ICT担当として活躍する小林勇輔教諭(科目は物理)。「これまでの授業では理解の定着を生徒に丸投げしていた」と語る。定着に寄り添うことが教員の仕事だと自覚している。

 

 

 

小林教諭は事前に数回分の授業内容のプリントと動画を生徒に配布する。これを用いて生徒は自分のペースで学習することができる。授業では生徒の進捗状況が異なるが、多くの生徒がつまづいていると感じた部分は、ホワイトボードの前でワンポイントセミナー方式の少人数講義を行う。

 

 

 

生徒は自分の作業の進み具合、感想などをiPadのロイロノートを使って書き込むと、その全員分の内容がプロジェクタにも表示される。教員はこの一覧を見ながら、作業の進行具合を把握する。授業が終わったあとでも、わからない部分を小林教諭に聞いている生徒の姿が印象的だった。

 

 

1対1の授業が理想

授業中、小林教諭は生徒の間を巡回し、作業を見て個々にアドバイスを与えているが、多くの生徒が同じところでつまづいていると感じたときは、ホワイトボードの前で講義(というよりワンポイントセミナーに近い)を行う。このとき「○○についてもう一度解説するよ!」とクラス全員に声をかけるので、聞きたい生徒はホワイトボードの前に集まってくる。必要がない生徒は、そのまま自分の作業を続けるという具合だ。

このようなブレンド型学習の方法を取り入れると、教員はクラス全員に一斉に目配りをする必要がなくなる。そのときそのときで、つまづいている生徒だけに集中すればよくなったのだ。「私は教員としての能力がさほど高いほうではないので、全員に目配りをしなければならない一斉授業は、自分の能力を超えていると感じていました。一斉授業だと、進度についてこれない生徒はどうしてもぼんやりし、場合によっては寝てしまう生徒が出てきます。しかし、全員が自分のペースで学ぶことのできる今の授業スタイルだと、生徒たちがよく集中してくれます」。ワンポイントセミナーは、聞きたい生徒だけ聞くため、10人程度になることが多い。少人数であるため、生徒たちもよく質問をする。一方的な講義ではなく、生徒たちとの対話が多い。「自ら学ぶことのできる生徒たちはある程度1つのグループにしています。彼らはほとんど手がかからない。わからないことがあっても、生徒同士で教え合って解決してくれますから。今後はこの生徒たちを教師役にして各グループに配置し、学び合わせたいと思います」。
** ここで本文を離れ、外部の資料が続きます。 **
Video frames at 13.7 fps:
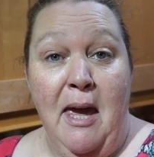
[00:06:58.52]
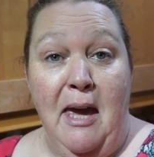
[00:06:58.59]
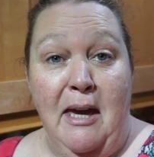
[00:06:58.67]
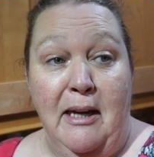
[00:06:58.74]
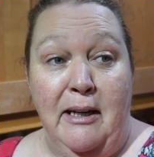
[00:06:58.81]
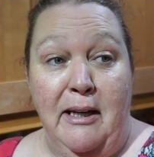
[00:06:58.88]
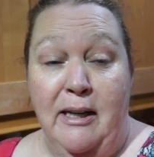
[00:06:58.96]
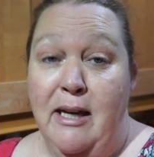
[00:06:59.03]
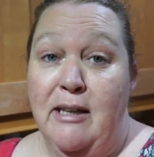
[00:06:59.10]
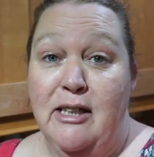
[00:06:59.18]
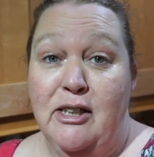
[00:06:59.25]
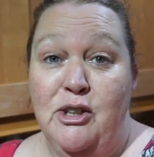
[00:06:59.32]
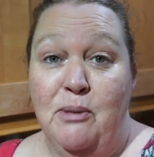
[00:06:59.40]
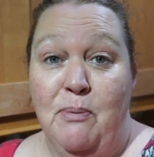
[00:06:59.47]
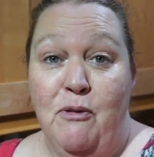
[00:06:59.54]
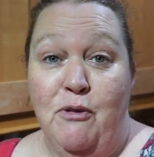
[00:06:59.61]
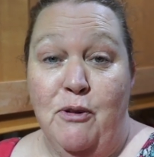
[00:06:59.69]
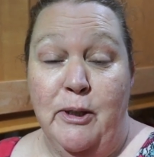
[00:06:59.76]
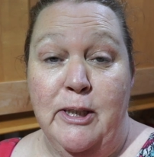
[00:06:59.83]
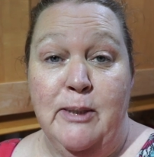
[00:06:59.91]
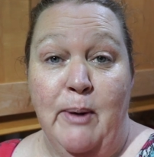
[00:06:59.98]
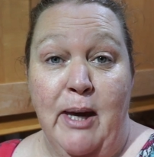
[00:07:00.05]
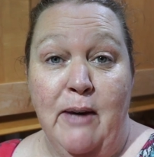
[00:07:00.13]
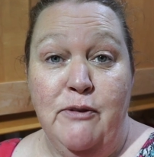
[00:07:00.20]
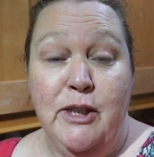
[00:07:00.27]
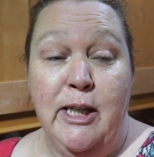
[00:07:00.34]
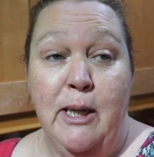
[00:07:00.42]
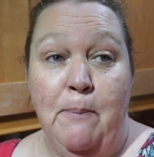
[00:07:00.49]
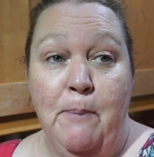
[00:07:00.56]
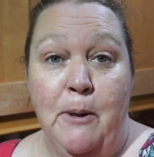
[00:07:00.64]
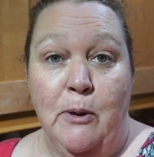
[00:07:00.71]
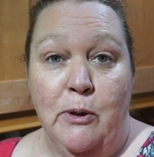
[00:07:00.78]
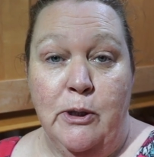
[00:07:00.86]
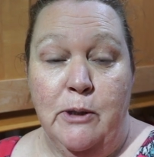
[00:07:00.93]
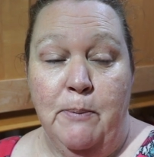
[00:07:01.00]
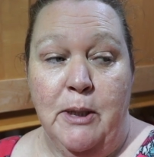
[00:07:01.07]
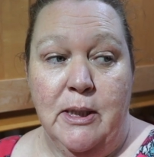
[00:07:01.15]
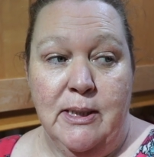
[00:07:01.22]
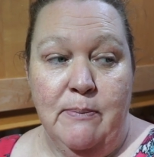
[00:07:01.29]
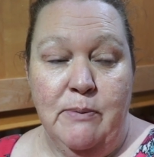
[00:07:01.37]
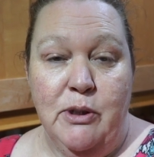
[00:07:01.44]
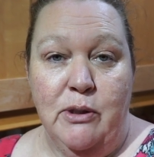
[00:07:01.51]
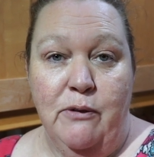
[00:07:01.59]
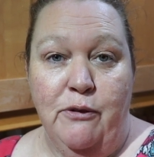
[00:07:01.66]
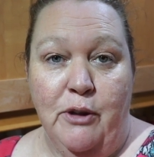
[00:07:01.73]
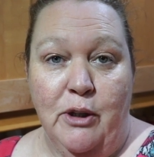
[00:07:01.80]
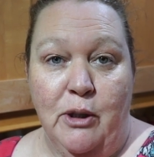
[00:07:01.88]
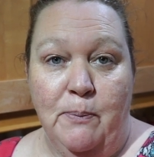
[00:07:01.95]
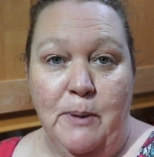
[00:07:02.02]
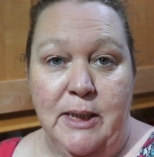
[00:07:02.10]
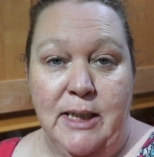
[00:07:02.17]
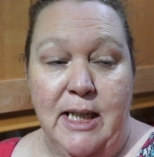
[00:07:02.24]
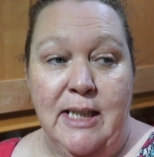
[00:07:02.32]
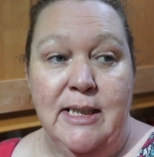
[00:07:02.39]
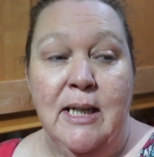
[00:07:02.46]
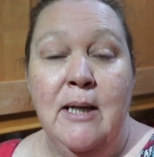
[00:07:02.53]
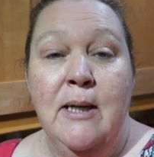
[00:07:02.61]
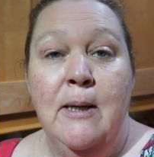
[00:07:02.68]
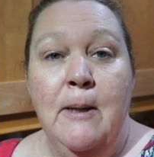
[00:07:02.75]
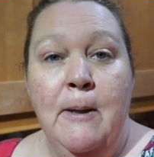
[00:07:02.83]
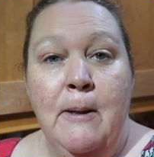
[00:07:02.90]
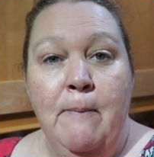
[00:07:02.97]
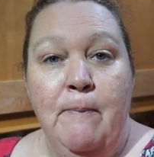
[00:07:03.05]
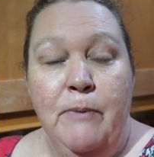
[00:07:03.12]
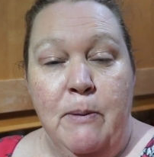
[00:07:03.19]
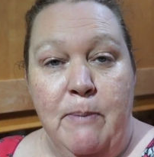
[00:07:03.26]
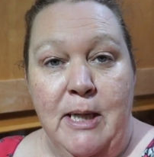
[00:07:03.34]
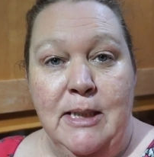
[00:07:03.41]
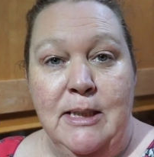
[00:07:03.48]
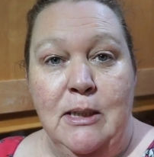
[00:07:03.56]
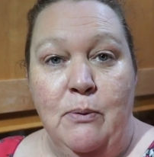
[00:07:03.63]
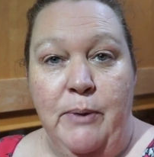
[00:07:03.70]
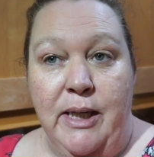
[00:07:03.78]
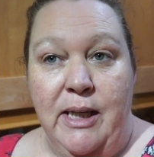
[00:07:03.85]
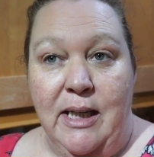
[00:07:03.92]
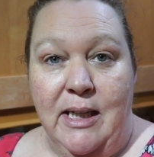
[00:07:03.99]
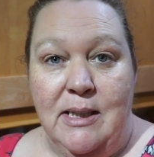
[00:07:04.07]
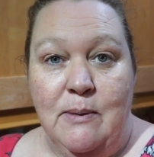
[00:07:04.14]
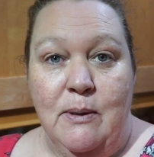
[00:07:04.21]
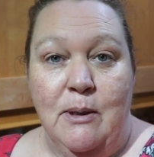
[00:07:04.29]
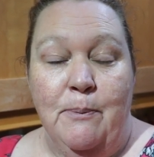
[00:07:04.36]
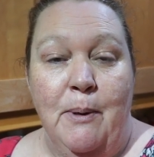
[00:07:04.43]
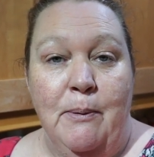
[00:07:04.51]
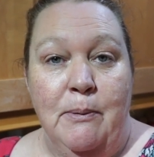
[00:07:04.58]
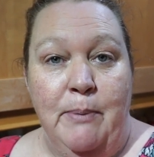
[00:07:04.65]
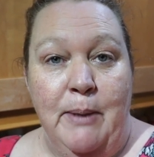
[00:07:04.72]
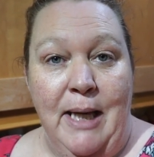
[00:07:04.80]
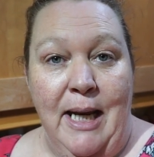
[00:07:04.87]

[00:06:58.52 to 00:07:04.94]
And yeah, that should be fun. So I have to keep it under because I'm doing it for a couple of days. The meals of the week next week will probably be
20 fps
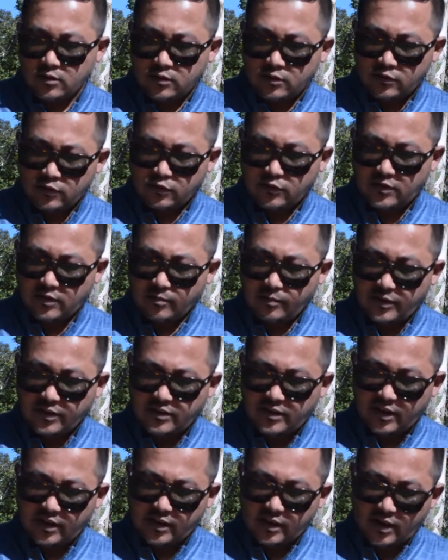you simply
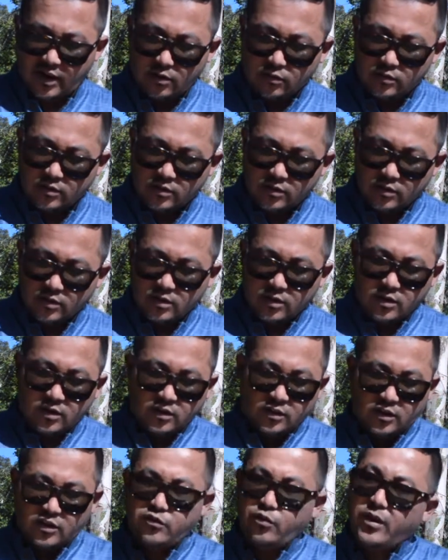take it out.
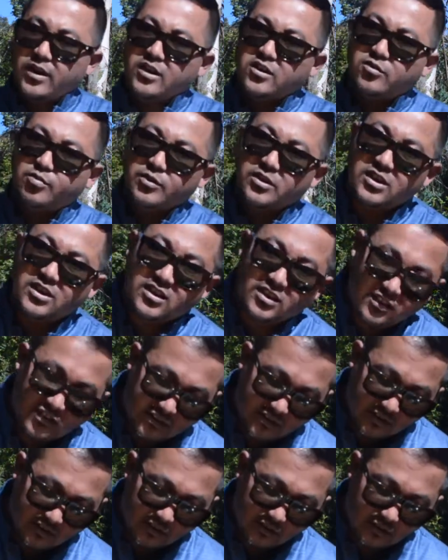This one is pretty
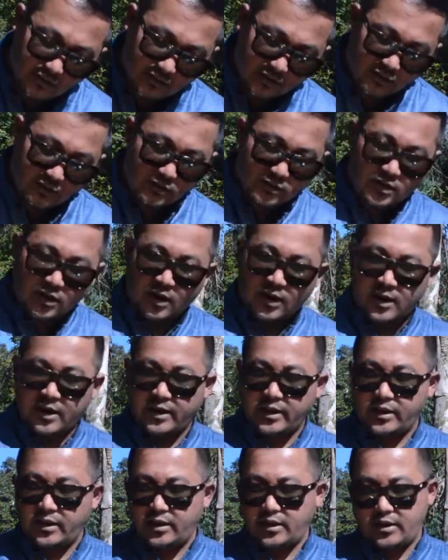decent.
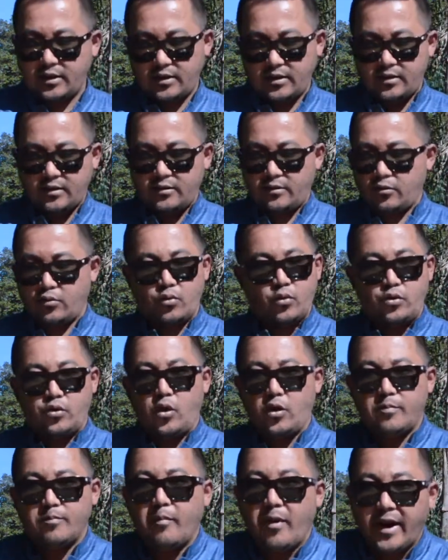I would
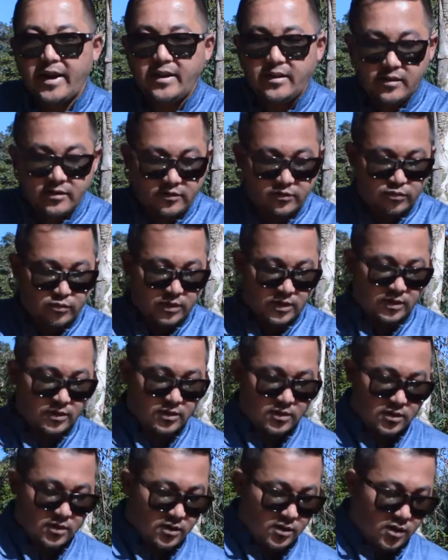not mind this one.
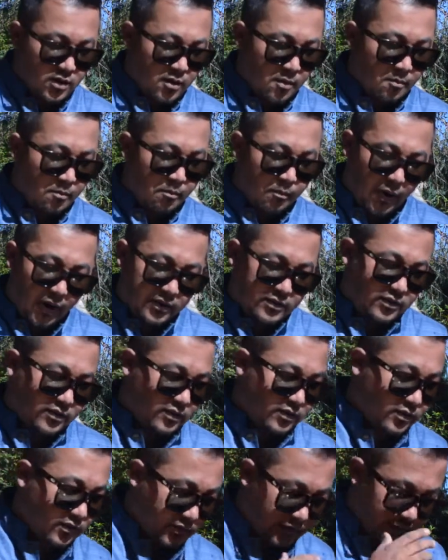But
しかし、小林教諭のブレンド型学習は完成しているわけではない。まだ課題は多く、試行錯誤を続けている段階だ。「授業は1対1でやるのが理想。でも、一斉授業は1対40だった。それを40人のクラスで、1対1に近づける方法を模索しています」。

この小林教諭の姿を見て、ほかの教師も次第にiPadを授業で活用し始めているそうだ。注目すべきは、「デジタル機器が苦手」という教員も積極的に活用を考え始めている点だ。「最先端のデジタルツールを入れて授業スタイルを変革する」といわれると重荷に感じる。しかし、授業で生徒の理解度が進んでいるという効果を見せられれば、プロであれば活用することを考え始める。教員たちにとって重要なのは「最先端ツール」ということではなく「生徒の理解度向上」なのだ。鎌倉学園のiPad導入は、まだ始まったばかりだが、着実に授業を変え始めている。

 

 

「デジタル機器は苦手」という英語の伊是名希教諭も、積極的にiPadを活用し始めている。単語カードをiPad化しただけというシンプルな利用法だが、効果は抜群。使用前の単語テストでは平均点が63点だったものが、iPad使用後は80点以上に伸びたのだ。生徒が自作した写真を利用するなど演出面も考えることで、生徒がよく集中し、記憶に残るようになったという。

 

【SNS】
生徒たちのスマホ利用率は95%を超える。小林教諭は「エドニティ」(http://www.ednity.com)も利用している。これは教師と生徒限定のSNSで、連絡事項、質問などもSNSでやりとりできる。

 

【動画】
小林教諭によると、生徒用に作成する教材動画は長くても5分程度に収めるようにしているそうだ。これは生徒が手持ちのスマートデバイスなどで、いつでも、何度でも見られるようにするためだ。